Tutto questo ha un effetto concreto ancor più beffardamente deleterio: l’indignazione pubblica finisce per alimentare, paradossalmente, proprio ciò che vorrebbe combattere. Il governo Meloni lo ha capito fin troppo bene, e ha proposto un ddl che introduce in automatico l’ergastolo per i femminicidi, cercando di andare a traino dello spirito del tempo: pene esemplari, simboliche, mediatiche, di scarsi benefici reali.
Nel magico mondo dei social, la giustizia da sola non basta: deve anche sembrare giusta. E in questa richiesta di giustizia-percezione si insinua una forma mentis populista dai mille risvolti – sociale, politico, penale – che propone risposte facili a problemi strutturali, riducendo il progresso a una funzione dell’indignazione rituale e a comando.

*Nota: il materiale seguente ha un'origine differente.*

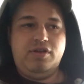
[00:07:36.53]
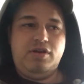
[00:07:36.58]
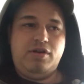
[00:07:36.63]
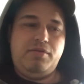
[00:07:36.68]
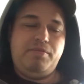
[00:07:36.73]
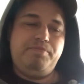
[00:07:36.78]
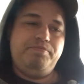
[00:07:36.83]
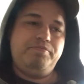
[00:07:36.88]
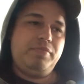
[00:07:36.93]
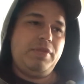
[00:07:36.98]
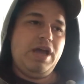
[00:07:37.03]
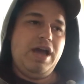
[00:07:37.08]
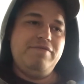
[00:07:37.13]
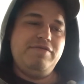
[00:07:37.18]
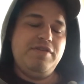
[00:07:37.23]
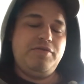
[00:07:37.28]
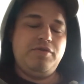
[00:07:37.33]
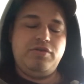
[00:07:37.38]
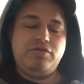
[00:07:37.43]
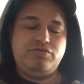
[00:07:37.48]
I've
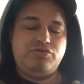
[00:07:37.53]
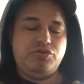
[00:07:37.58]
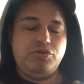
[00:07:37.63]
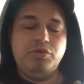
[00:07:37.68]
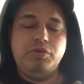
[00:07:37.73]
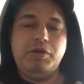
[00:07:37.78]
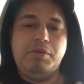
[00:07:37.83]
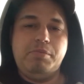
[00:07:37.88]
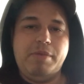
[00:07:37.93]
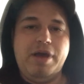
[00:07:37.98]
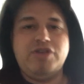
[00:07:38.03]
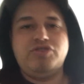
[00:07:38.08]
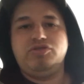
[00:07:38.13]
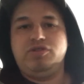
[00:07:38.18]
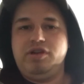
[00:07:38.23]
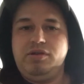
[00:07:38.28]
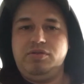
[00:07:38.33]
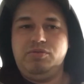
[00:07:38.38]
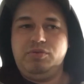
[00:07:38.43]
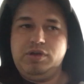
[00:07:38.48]
never truly
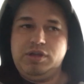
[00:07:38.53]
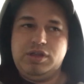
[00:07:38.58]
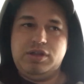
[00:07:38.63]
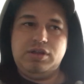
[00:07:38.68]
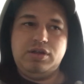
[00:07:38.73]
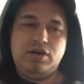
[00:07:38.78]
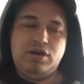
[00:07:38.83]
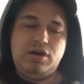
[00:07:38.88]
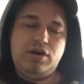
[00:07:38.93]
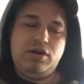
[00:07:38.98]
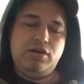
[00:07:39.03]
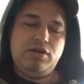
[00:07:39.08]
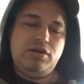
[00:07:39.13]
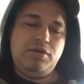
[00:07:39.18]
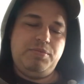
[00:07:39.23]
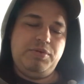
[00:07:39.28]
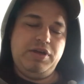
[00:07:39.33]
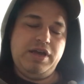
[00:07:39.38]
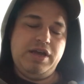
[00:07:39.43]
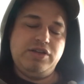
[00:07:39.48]
measured it with
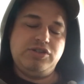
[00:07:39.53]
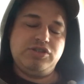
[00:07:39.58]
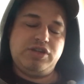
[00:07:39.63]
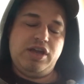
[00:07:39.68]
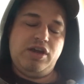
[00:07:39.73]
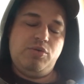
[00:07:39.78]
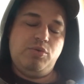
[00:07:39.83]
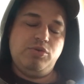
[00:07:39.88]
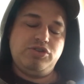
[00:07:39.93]
a pH scale,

Se l’indignazione diventa una coreografia temporanea, da dismettere nel momento esatto in cui il trend passa – la storia prima il video sul femminicidio col pupazzo, quello dopo il nuovo episodio del podcast – la lotta femminista alla violenza sulle donne viene fagocitata dalle miserie della logica dei contenuti. E perdiamo un po’ tutti, chi più e chi meno.